Phase 3 studies can include up to 3,000 people living with the disease or condition being researched. These studies confirm how helpful the treatment is, and what side effects it may produce, but are larger in size as they aim to provide a definitive assessment of the benefits of the medicine for patients.
As mentioned earlier, the effectiveness of treatments for mental health are measured by questionnaires that are administered throughout the course of the trial. This helps determine whether people feel better while taking the medicine over time.
4. FDA Review: Once the required research is complete, and if it supports a drug being safe and effective for its intended use, companies can submit an application to the FDA for review. The FDA then decides whether or not to approve the medicine.
5. FDA Post-Market Safety Monitoring: Once the drug is approved by the FDA and accessible to patients, the FDA and the company marketing the drug will continue to monitor the safety of the medicine to ensure it is appropriate for continued use.
As the process underscores, persistent dedication is required to successfully develop new medicines. Although the path to developing treatments for psychiatric conditions has historically been challenging, my colleagues and I at Karuna are not deterred. My career as a physician and drug developer continues to reinforce my dedication to clinical research in psychiatry, as it is critical to advancing new and more effective treatments for those in need.

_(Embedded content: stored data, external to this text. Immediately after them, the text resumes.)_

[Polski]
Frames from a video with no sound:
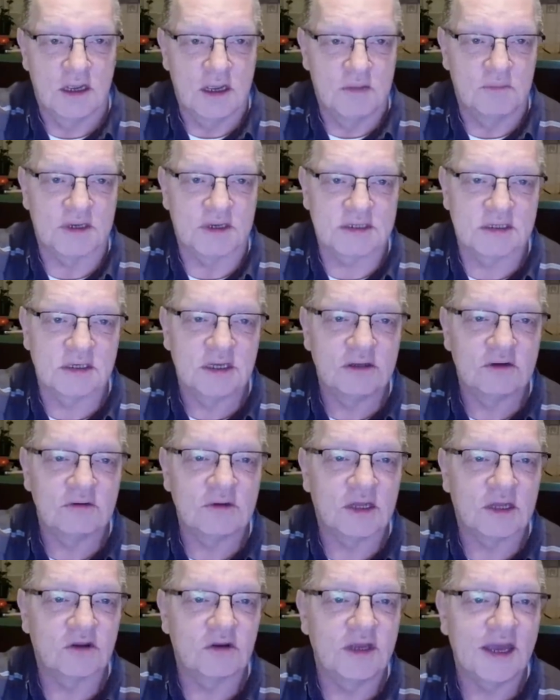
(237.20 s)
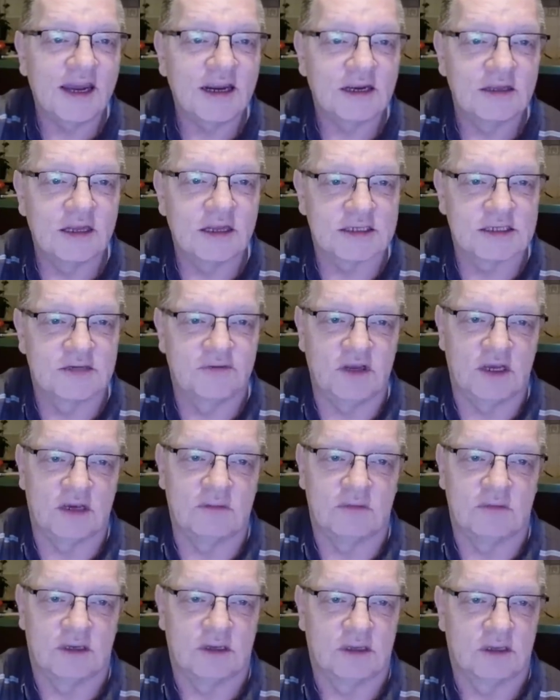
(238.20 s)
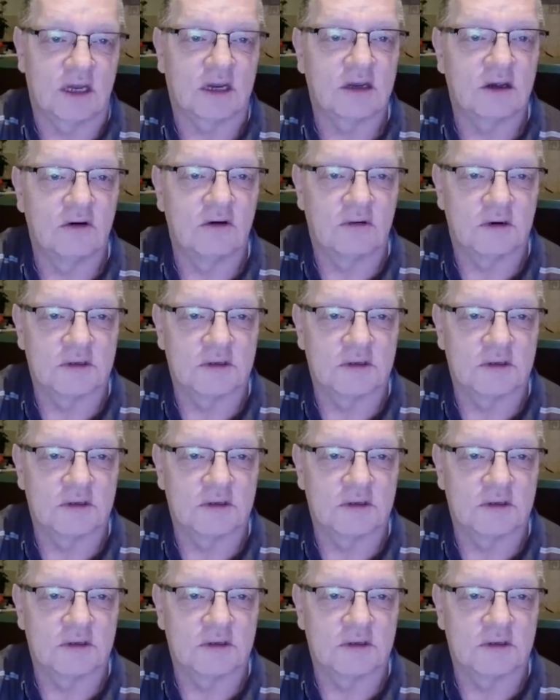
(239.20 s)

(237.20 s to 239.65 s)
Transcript: Bez względu na to, jak nazwiemy taką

1. PhRMA. Biopharmaceutical Research & Development: The Process Behind New Medicines. PhRMA, 2015.
2. Opler, Mark G.A., Christian Yavorsky , and David G. Daniel. “Positive and Negative Syndrome Scale (PANSS) Training.” Innovations in Clinical Neuroscience 14 (December 1, 2017): 77–81.
3. “The Drug Development Process.” U.S. Food & Drug Administration. FDA, January 4, 2018.
4. Lowe, Derek. “The Latest on Drug Failure and Approval Rates.” Science Translational Medicine, May 9, 2019.